# WHAT IS REQUIRED
In this exercise, copy exactly the lines from the one that contains "[210.40-211.40s]" through the end of the entries below; pictures are not copied.

# RECORDED DATA
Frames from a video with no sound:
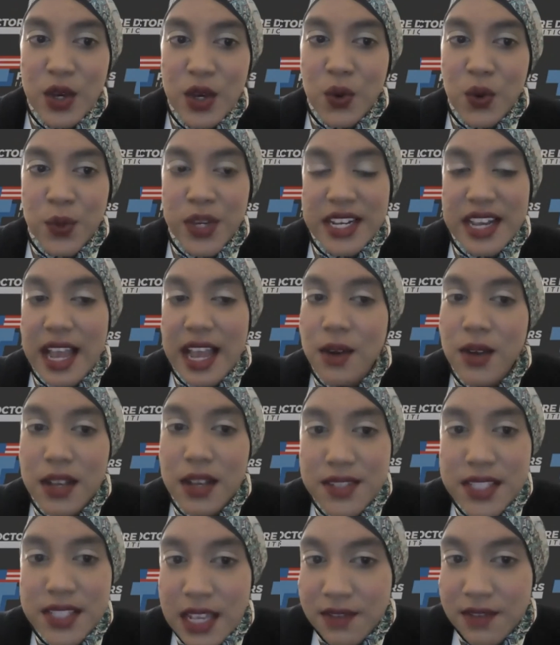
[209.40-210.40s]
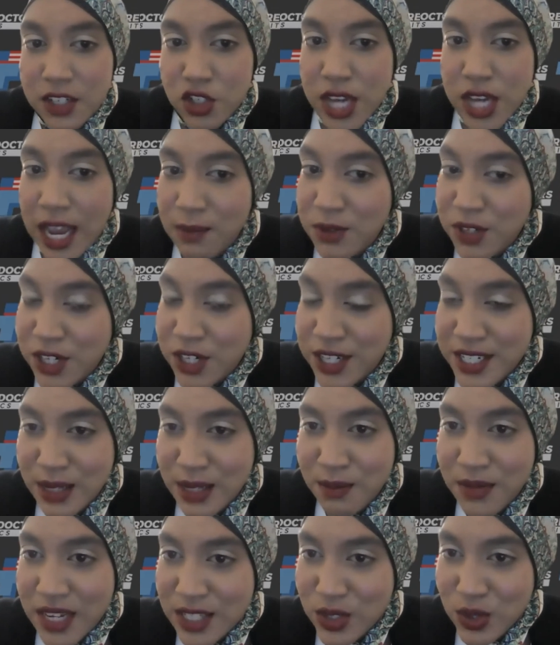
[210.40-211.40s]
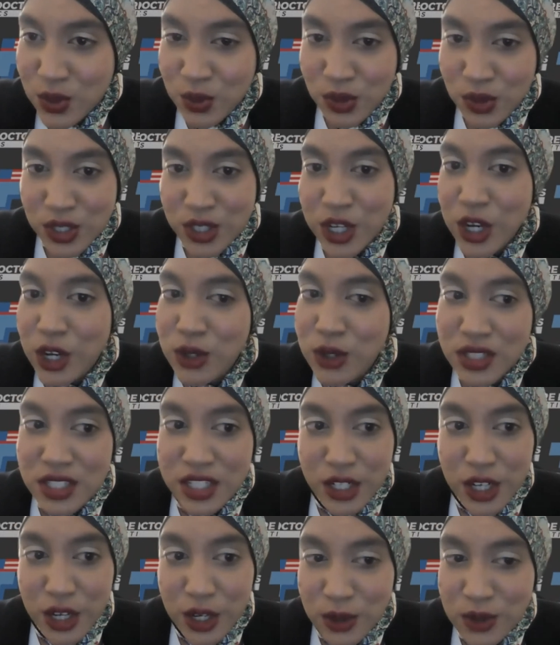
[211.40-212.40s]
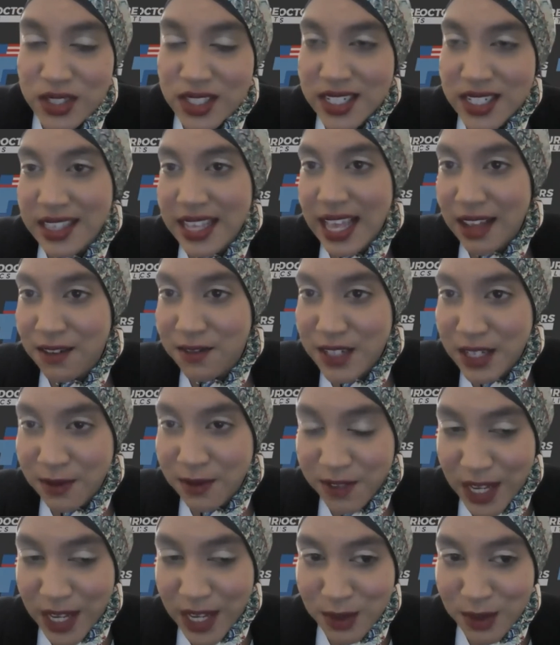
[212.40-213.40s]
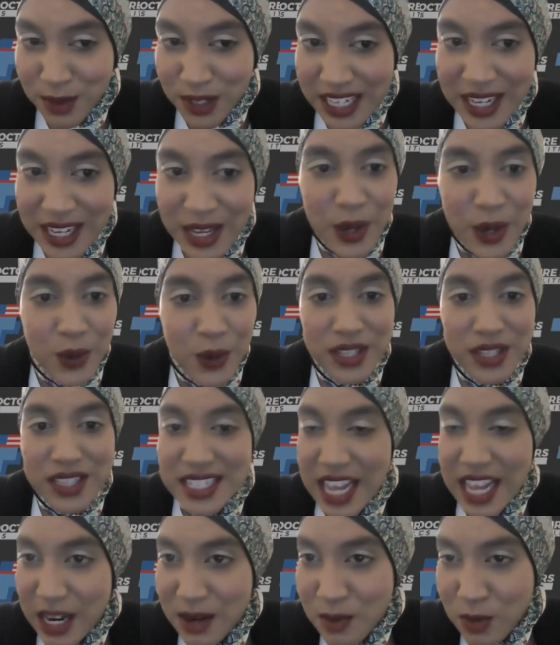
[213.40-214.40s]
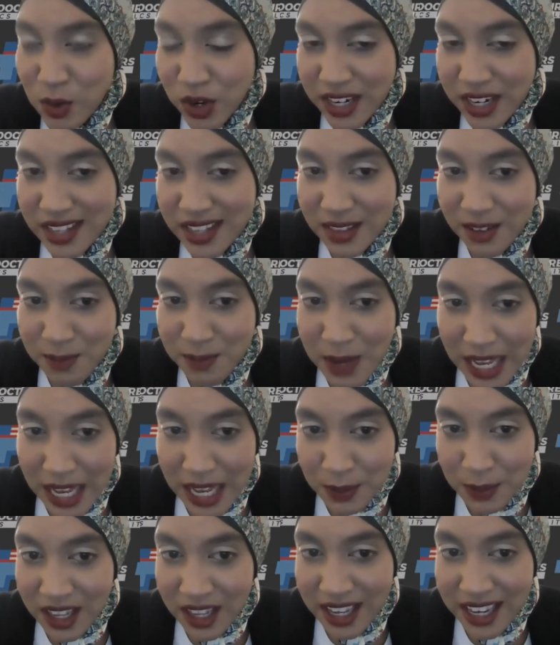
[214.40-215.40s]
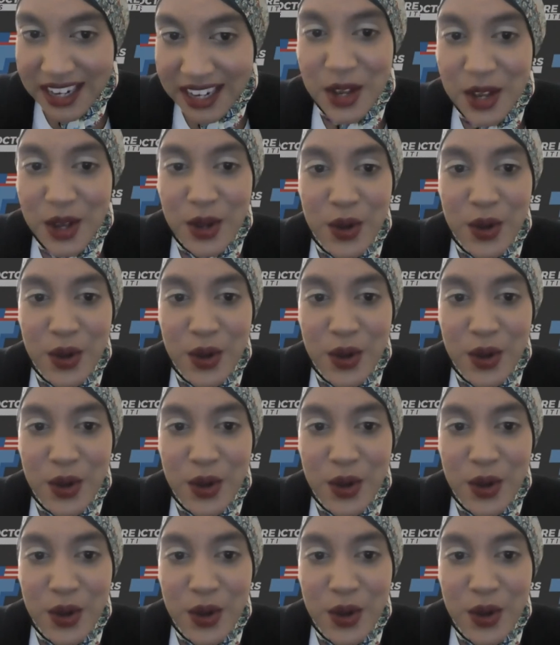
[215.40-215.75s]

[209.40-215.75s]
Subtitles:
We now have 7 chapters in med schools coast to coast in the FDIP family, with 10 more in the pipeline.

# ANSWER SECTION
[210.40-211.40s]
[211.40-212.40s]
[212.40-213.40s]
[213.40-214.40s]
[214.40-215.40s]
[215.40-215.75s]

[209.40-215.75s]
Subtitles:
We now have 7 chapters in med schools coast to coast in the FDIP family, with 10 more in the pipeline.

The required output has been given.